65年 野村克也(南海) 率.320 本42 点110 順位1
73年 王 貞治(巨人) 率.355 本51 点114 順位1(日本一) 
74年 王 貞治(巨人) 率.332 本49 点107 順位2 
82年 落合博満(ロッテ)率.325 本32 点99 順位5 
84年 ブーマー(阪急) 率.355 本37 点130 順位1 
85年 バース (阪神) 率.350 本54 点134 順位1(日本一) 
85年 落合博満(ロッテ)率.367 本52 点146 順位2 
86年 バース (阪神) 率.389 本47 点109 順位3 
86年 落合博満(ロッテ)率.360 本50 点116 順位4 
04年 松中信彦(ダイエ)率.358 本44 点120 順位2 

 要するに、三冠王輩出チームの最下位は、これまで1度もないのだ。ただ、日本一も2チームしかない。あらためて、「野球は投手力」であるということを思い知らされるような結果だ。

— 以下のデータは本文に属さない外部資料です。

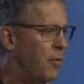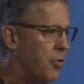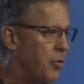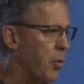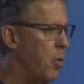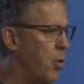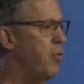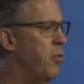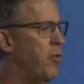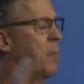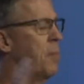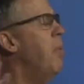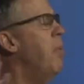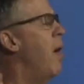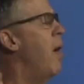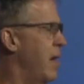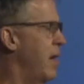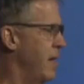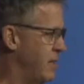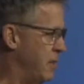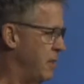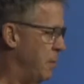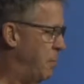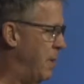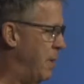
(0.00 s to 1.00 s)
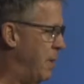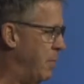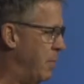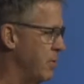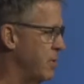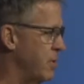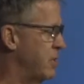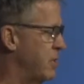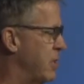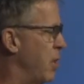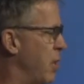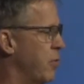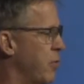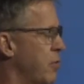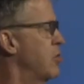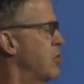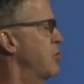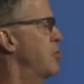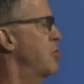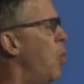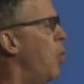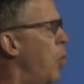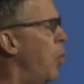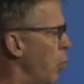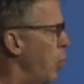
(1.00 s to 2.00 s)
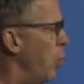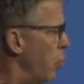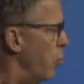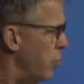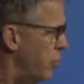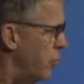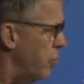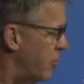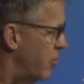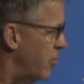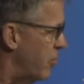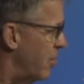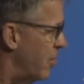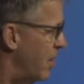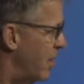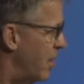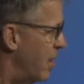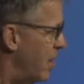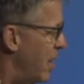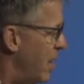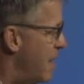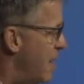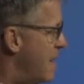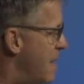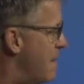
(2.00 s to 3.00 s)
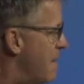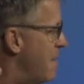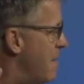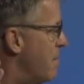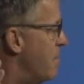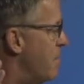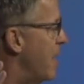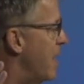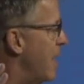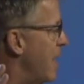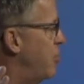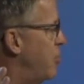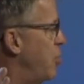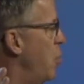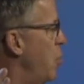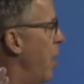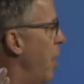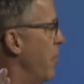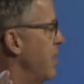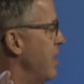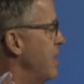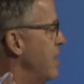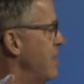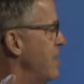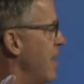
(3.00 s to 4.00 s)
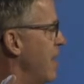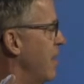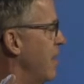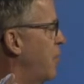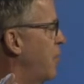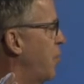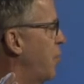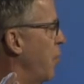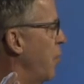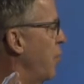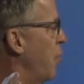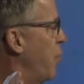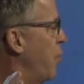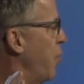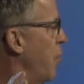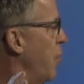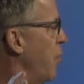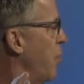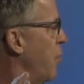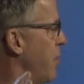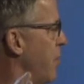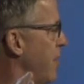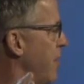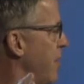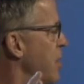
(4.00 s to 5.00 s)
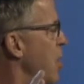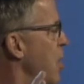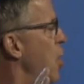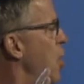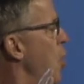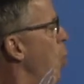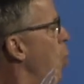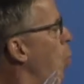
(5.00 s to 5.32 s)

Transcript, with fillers: throw their bodies at people sell their souls and do all these things for, for, for this.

 投手陣が崩壊しているヤクルトだが、17日にトレードでオリックスから近藤一樹を獲得した。後半戦は故障で離脱していた石川雅規、小川泰弘の復帰が見込まれ、館山昌平、さらには由規といった選手が先発陣の顔ぶれに加わることになりそうだ。救援陣も“勝利の方程式”を担う秋吉亮とルーキが、防御率2点台と安定した投球を続けている。故障者が復帰していることもあり、前半戦に比べると投手力はアップしそうだ。

 後半戦もこのペースで打ち続ければ、山田が三冠王を達成する可能性は高い。最下位チームの“三冠王”という不名誉な称号を避けるためにも、投手陣の奮起に期待したい。